What’s stayed the same since 2007? How teachers believe their principal would act if faced with a persistently ineffective teacher already past the probationary period. Unlike a multiple choice test, there is no single correct answer. Depending on the circumstance, an effective and proactive principal may initiate formal proceedings or quietly encourage the teacher to leave. But according to teachers, only 33% of principals will take one of these steps to dismiss an ineffective teacher.
While principals may reasonably take different actions, there are clear wrong choices. Teachers believe that principals often do nothing (16%), or transfer the teacher to another school in the “Dance of the Lemons” (13%.)* Equally troubling, 12% of teachers are not sure what their principal would do if faced with a persistently ineffective teacher. Even in districts where principals are hampered by overly burdensome due process marathons, principals should be upfront about instructional expectations and counsel low-performing teachers out of the school.

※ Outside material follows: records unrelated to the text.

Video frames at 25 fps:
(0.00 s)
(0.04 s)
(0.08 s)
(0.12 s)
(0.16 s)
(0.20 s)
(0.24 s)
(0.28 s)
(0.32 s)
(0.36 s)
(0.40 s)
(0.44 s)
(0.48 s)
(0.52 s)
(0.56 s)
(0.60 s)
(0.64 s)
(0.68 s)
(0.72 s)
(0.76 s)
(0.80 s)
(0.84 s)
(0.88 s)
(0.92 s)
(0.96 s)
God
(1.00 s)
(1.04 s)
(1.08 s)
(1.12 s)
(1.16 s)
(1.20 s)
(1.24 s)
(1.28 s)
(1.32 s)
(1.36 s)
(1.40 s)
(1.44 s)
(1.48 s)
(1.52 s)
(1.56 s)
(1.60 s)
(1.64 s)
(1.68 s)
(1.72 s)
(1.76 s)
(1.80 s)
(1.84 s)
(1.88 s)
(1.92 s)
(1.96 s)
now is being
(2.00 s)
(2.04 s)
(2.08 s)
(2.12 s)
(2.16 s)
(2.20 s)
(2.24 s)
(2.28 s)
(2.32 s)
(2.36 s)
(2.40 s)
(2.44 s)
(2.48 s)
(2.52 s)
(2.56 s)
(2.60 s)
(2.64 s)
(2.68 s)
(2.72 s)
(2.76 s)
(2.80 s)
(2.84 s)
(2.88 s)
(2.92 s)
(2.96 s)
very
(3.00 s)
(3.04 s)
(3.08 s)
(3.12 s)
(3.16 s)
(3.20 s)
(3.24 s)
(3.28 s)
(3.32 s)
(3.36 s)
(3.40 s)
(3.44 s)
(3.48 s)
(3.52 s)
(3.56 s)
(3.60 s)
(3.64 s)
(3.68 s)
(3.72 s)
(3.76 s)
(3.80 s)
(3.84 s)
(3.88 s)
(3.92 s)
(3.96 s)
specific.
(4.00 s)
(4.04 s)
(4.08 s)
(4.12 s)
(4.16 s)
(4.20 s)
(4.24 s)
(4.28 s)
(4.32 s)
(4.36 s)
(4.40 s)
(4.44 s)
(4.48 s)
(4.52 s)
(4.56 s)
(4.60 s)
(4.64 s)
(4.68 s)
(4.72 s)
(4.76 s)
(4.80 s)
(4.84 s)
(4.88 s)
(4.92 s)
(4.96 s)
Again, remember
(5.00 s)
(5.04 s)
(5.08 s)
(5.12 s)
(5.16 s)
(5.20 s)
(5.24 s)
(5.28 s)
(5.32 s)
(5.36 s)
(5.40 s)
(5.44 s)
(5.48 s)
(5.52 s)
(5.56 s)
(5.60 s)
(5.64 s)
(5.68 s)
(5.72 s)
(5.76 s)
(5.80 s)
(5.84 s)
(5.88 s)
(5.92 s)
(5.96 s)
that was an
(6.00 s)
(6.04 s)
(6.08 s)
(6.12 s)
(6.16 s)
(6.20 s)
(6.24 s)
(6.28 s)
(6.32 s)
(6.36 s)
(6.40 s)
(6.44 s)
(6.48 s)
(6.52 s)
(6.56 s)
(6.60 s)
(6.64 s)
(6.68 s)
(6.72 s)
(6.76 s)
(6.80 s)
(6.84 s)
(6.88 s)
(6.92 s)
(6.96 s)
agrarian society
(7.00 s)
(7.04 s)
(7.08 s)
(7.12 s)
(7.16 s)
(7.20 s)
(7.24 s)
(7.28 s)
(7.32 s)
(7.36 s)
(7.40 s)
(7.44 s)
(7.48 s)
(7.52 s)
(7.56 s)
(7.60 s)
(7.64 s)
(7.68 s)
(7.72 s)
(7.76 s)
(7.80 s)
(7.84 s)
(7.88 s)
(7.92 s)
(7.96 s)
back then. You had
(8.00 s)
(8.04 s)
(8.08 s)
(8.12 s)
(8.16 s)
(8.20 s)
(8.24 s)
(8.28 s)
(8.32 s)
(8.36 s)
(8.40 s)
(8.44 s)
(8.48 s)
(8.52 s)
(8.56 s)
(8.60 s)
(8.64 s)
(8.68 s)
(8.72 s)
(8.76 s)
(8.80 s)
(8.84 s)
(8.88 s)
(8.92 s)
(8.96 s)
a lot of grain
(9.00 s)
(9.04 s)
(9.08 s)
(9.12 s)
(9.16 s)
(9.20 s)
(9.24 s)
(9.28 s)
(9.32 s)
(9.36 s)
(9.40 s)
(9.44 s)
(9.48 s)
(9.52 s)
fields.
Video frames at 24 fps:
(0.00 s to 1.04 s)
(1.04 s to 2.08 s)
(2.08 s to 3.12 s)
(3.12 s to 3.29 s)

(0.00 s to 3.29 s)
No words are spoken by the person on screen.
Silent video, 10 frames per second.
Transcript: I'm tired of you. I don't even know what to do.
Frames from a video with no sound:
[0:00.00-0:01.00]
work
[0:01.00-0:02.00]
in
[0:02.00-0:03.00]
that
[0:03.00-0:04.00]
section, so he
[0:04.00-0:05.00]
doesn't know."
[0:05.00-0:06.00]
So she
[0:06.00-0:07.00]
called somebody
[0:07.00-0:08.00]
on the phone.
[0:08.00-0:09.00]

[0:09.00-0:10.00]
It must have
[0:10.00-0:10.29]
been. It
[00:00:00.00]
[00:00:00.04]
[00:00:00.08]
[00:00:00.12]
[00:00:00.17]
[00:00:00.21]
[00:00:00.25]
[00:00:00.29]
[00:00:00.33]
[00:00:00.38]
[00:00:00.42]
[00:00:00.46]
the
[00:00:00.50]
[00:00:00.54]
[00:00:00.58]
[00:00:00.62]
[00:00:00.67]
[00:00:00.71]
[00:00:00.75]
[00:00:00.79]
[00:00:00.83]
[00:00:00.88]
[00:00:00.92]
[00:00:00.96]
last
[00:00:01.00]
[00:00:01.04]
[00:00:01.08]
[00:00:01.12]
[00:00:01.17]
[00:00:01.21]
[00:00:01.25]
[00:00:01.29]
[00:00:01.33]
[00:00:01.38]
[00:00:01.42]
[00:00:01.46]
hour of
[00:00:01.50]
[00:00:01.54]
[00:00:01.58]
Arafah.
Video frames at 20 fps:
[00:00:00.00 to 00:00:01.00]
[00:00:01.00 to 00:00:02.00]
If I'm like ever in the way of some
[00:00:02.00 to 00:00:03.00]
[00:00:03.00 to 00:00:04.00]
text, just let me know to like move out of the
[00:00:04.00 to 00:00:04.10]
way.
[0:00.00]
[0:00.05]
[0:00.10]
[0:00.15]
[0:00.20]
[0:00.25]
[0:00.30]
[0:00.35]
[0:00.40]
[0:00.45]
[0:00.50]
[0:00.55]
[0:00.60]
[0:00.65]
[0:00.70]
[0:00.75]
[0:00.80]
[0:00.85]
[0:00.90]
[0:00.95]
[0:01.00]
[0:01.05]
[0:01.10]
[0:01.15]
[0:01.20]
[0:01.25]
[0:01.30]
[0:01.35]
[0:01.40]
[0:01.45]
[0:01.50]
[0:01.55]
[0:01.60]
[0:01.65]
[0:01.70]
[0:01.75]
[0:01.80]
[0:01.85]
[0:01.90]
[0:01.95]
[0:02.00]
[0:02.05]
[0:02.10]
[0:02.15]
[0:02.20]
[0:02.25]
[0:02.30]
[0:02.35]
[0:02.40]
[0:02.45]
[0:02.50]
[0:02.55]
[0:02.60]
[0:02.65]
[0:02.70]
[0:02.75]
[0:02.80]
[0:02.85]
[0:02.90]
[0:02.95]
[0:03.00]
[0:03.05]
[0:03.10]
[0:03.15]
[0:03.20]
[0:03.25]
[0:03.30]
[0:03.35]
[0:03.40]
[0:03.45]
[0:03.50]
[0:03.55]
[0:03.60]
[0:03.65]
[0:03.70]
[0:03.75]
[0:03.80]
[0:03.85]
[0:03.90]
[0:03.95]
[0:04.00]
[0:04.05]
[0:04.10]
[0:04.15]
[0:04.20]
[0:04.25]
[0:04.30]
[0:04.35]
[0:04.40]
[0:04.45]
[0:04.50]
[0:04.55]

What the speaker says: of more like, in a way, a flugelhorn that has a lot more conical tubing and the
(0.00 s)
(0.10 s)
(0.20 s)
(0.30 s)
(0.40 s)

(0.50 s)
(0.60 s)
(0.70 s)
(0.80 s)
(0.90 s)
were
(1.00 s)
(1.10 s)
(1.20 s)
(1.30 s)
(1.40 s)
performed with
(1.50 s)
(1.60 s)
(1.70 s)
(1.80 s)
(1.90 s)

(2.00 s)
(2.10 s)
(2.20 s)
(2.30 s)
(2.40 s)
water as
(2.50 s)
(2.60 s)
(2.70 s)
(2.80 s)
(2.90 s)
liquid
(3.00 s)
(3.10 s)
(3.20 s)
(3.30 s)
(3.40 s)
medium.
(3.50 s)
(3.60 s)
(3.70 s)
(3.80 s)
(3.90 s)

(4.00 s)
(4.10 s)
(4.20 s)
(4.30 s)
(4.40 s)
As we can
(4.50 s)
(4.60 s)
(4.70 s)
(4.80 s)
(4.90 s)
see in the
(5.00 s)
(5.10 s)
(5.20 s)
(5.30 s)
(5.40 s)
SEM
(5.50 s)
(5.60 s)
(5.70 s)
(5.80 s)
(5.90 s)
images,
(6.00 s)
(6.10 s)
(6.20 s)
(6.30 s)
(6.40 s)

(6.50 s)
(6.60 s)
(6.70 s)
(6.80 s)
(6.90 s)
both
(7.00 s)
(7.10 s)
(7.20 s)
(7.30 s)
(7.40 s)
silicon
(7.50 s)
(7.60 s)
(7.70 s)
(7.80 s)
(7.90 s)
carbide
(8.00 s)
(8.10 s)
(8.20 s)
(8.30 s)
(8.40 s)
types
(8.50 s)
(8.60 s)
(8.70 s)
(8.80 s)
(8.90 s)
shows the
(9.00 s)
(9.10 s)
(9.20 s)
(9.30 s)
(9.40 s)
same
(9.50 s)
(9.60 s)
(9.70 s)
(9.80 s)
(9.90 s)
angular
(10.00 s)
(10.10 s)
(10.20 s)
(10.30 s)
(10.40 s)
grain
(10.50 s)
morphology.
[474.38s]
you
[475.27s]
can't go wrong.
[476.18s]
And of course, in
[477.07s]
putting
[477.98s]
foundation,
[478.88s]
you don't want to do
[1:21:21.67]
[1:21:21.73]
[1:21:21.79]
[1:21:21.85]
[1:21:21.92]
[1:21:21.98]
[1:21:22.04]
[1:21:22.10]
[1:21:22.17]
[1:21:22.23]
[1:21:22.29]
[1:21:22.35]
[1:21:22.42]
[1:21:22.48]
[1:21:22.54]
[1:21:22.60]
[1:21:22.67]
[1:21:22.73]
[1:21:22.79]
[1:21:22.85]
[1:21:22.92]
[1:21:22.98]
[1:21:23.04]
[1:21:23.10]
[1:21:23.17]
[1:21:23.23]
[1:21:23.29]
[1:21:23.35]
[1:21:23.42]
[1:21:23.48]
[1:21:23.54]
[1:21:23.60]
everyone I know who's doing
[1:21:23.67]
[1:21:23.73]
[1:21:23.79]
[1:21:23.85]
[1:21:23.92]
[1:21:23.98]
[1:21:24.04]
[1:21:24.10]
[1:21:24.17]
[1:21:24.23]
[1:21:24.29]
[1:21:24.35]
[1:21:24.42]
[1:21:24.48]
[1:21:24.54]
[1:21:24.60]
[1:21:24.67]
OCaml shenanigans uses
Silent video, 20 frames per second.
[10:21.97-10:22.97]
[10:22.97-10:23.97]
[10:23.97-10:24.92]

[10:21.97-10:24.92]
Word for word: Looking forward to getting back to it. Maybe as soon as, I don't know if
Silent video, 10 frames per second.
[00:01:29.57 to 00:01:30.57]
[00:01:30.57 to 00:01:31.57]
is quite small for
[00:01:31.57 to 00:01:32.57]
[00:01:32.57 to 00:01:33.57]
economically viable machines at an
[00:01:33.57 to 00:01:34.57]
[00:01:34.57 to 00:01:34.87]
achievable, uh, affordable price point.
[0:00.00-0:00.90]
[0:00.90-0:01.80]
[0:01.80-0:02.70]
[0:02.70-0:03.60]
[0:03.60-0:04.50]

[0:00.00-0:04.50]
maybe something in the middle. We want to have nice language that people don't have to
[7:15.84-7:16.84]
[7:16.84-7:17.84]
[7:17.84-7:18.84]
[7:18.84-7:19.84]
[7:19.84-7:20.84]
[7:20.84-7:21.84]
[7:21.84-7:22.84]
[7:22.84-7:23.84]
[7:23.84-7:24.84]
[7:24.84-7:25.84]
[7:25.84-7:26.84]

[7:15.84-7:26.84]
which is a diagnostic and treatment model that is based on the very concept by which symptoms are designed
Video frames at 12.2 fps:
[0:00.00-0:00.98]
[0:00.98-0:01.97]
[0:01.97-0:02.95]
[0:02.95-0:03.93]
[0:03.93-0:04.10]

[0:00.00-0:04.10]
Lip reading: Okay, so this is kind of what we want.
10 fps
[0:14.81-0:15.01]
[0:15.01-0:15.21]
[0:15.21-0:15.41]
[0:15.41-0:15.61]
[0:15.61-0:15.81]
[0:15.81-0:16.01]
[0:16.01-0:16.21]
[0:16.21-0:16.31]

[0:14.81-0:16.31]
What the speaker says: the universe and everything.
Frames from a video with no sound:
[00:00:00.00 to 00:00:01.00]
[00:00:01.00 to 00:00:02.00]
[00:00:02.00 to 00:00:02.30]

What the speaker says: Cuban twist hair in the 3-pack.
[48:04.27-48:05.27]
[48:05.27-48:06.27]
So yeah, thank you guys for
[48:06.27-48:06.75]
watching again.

TNTP’s recent report, The Irreplaceables, highlights the pivotal role that principals play in retaining the most effective teachers—the irreplaceable teachers—and releasing the least effective teachers. However, TNTP found that schools retain their best and least effective teachers at shockingly similar rates. Not only do principals make almost no effort to urge low-performing teachers to leave, some principals encourage them to stay.
Traditionally, principals set the culture and ran the building—a full-time job. Today, we are asking more from principals: we are asking them to be instructional leaders, teacher evaluators, and human capital managers. In the past few years, we have seen how much training principals need in order to be effective evaluators. It’s time to teach principals how to recruit and retain the most effective teachers—and provide them with the policies to allow them to do that.
* These are the 2011 numbers, and there was no significant difference between 2007 and 2011.